(Supplied material Opens)
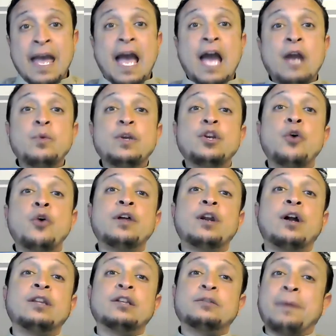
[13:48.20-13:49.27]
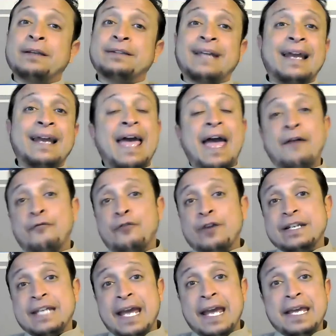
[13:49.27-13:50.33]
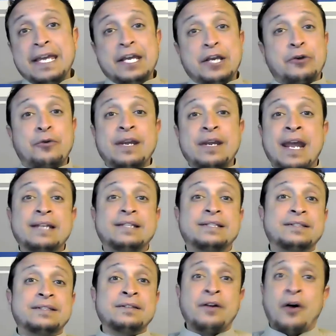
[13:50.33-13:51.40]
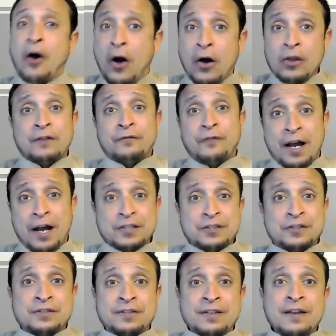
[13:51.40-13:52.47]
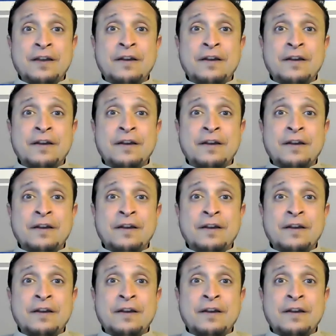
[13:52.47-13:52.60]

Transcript: And we know that Allah subhanahu wa ta'ala every day, he creates all of us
(Supplied material Closes)
* What you have to do
Could the entries above be copied out exactly, with no pictures included?

* Written response
[13:48.20-13:49.27]
[13:49.27-13:50.33]
[13:50.33-13:51.40]
[13:51.40-13:52.47]
[13:52.47-13:52.60]

Transcript: And we know that Allah subhanahu wa ta'ala every day, he creates all of us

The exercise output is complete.